2.1 Tinjauan Teoritis 2.1.1 Profitabilitas

Profitabilitas merupakan salah satu pengukuran bagi kinerja suatu perusahaan, profitabilitas suatu perusahaan menunjukan kemampuan suatu perusahaan dalam menghasilkan laba selama periode tertentu pada tingkat penjualan aktiva. Profitabilitas suatu perusahaan dapat dinilai melalui berbagai cara tergantung pada laba dan aktiva atau modal yang akan diperbandingkan satu dengan lainnya.

Profitabilitas merupakan kemampuan sebuah perusahaan atau sebuah badan usaha dalam menghasilkan laba pada suatu periode akuntansi. Dengan mengukur tingkat profitabilitas pada suatu perusahaan, kita juga dapat mengetahui tingkat efisiensi dan efektivitas aktiva operasional perusahaan tersebut dalam memanfaatkan sumber daya yang dimiliki perusahaan untuk menghasilkan laba pada suatu periode akuntansi.

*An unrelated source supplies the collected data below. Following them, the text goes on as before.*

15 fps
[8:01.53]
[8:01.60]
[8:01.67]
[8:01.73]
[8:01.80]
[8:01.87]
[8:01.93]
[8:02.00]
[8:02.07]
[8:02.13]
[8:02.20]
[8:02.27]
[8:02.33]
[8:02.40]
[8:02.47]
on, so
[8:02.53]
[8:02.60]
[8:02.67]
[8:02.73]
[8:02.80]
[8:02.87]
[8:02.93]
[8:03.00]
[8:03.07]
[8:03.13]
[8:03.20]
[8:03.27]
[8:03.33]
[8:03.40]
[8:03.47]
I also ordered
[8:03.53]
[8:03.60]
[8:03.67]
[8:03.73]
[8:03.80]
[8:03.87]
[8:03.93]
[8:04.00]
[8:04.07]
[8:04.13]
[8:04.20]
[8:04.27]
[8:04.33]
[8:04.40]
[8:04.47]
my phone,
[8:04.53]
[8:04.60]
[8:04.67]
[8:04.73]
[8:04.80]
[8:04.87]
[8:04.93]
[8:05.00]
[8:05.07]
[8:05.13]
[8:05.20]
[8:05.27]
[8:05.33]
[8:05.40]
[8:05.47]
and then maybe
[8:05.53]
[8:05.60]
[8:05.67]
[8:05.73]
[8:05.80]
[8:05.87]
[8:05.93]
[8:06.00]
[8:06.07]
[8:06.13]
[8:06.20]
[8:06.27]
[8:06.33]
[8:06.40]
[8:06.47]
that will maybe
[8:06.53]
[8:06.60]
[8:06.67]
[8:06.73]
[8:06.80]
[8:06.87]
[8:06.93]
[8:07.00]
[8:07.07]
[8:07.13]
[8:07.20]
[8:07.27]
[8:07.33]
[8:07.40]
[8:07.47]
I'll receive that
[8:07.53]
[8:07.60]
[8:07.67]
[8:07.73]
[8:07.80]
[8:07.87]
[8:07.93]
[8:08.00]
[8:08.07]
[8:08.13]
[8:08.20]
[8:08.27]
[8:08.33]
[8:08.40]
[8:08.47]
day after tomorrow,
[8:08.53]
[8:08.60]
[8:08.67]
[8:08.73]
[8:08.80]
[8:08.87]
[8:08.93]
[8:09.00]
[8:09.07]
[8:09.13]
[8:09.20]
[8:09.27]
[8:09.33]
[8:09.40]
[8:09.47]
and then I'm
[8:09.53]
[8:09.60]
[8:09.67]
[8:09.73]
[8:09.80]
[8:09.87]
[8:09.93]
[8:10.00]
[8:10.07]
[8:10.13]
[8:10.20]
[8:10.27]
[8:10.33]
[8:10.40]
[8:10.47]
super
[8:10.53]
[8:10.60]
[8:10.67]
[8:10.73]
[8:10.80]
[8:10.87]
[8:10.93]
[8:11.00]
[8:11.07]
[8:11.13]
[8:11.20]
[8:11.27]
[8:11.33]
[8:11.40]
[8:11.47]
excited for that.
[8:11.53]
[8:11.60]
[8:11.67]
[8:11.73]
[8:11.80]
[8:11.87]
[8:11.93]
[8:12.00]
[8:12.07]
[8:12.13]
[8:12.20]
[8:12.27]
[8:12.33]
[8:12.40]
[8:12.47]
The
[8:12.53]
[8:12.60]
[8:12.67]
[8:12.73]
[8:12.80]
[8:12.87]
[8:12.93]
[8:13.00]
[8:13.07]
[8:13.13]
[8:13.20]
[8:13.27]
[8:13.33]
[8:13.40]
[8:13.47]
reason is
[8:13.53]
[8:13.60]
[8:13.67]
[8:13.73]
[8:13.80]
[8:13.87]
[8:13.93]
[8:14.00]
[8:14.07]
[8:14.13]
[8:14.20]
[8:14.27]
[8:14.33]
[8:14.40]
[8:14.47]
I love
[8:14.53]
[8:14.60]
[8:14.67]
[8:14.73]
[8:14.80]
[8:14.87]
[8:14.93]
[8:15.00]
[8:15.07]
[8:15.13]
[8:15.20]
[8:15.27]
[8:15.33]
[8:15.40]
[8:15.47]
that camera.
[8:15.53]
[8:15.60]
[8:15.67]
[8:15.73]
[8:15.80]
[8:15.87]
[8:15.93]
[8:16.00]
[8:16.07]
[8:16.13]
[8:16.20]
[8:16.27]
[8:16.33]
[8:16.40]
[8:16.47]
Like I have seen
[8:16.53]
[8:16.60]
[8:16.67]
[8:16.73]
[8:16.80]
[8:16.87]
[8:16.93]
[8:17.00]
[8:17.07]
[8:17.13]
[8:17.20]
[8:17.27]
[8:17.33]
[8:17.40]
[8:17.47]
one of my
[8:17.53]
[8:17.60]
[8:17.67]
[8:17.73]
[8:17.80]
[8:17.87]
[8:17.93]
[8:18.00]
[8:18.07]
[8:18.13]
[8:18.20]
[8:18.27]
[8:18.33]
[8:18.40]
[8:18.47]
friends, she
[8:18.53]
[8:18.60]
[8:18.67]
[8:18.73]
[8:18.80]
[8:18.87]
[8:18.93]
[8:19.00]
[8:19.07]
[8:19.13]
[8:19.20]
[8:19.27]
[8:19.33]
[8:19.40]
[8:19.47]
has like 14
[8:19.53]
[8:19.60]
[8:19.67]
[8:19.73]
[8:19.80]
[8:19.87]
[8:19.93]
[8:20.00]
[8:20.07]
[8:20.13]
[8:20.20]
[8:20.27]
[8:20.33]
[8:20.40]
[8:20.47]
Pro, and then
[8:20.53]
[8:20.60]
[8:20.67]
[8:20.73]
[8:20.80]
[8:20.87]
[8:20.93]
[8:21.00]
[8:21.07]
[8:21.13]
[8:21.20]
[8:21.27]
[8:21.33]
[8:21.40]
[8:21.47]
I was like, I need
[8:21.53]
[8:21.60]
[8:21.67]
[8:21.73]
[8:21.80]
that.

Sebagaimana yang dijelaskan oleh Munawir (2004:33) dalam bukunya Analisa Laporan Keuangan “Profitabilitas adalah menunjukkan kemampuan perusahaan untuk menghasilkan laba selama periode tertentu”. Berdasarkan pengertian tersebut, dapat disimpulkan bahwa yang dimaksud dengan profitabilitas adalah kemampuan suatu perusahaan dalam menghasilkan laba pada suatu periode tertentu.

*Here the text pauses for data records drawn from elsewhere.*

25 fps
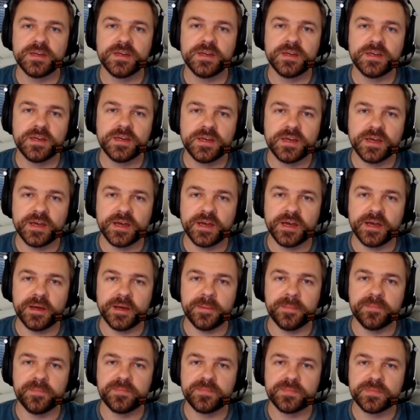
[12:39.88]

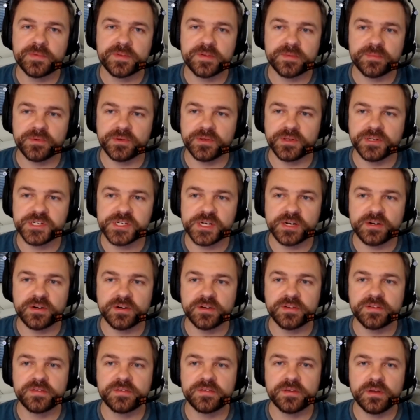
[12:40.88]
Some really
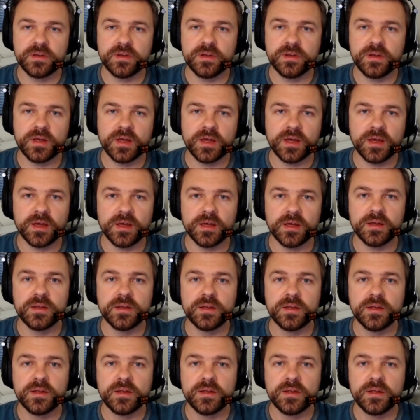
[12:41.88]
generous
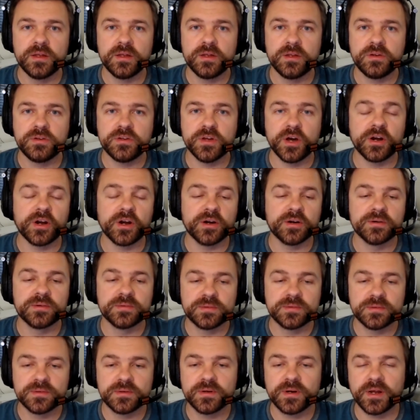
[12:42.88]
donor
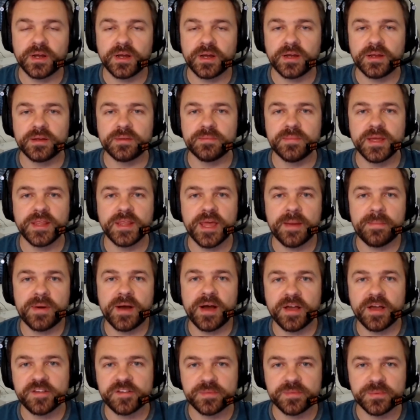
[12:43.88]
made that
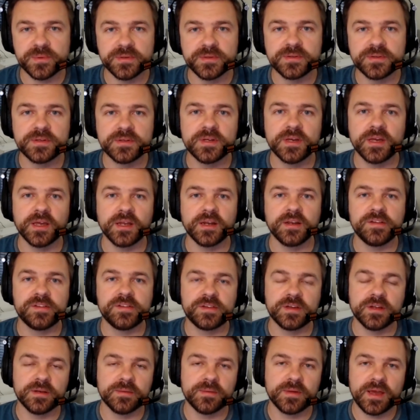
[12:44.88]
possible, and he's
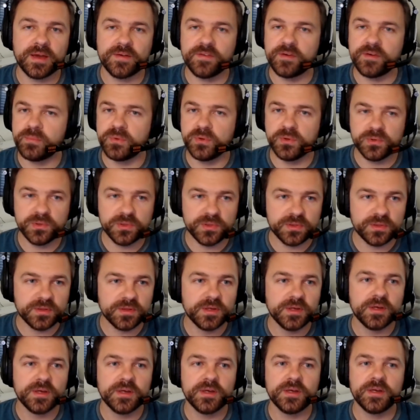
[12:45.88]
going to have a booth,
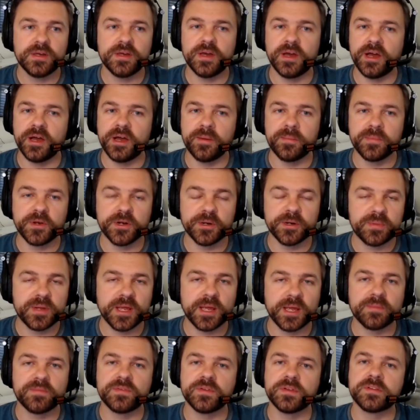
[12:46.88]

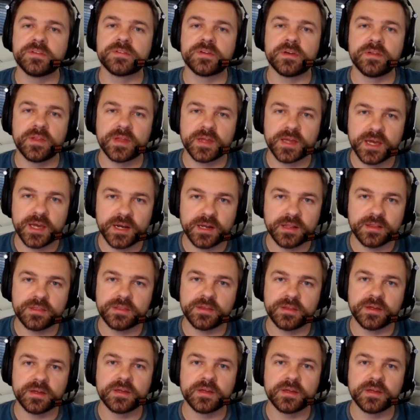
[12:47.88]
pamphlets, all that kind of thing.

Penggunaan rasio profitabilitas dapat dilakukan dengan menggunakan perbandingan antara berbagai komponen yang ada di laporan keuangan, terutama laporan keuangan necara dan laporan laba rugi.

Dalam penelitian ini, profitabilitas perusahaan diukur dengan Return On Asset (ROA). Menurut Sawir (2001) Return On Asset yaitu rasio antara Net Income After Tax terhadap aktiva secara keseluruhan menunjukan ukuran produktivitas aktiva dalam memberi pengembalian pada penanaman modal. Return On Asset (ROA) adalah suatu ukuran pokok keseluruhan keberhasilan perusahaan (Simamora, 2006:528). Sehingga peneliti menarik kesimpulan bahwa Return On Asset (ROA) merupakan rasio imbalan aktiva yang dipakai untuk mengevaluasi apakah manajemen telah mendapat imbalan yang memadai (reasobable return) dari aktiva yang di kuasai perusahaan.

Return On Asset (ROA) terhadap profitabilitas perusahaan untuk mengukur atau menghitung laba yang di peroleh perusahaan dalam satu periode tertentu.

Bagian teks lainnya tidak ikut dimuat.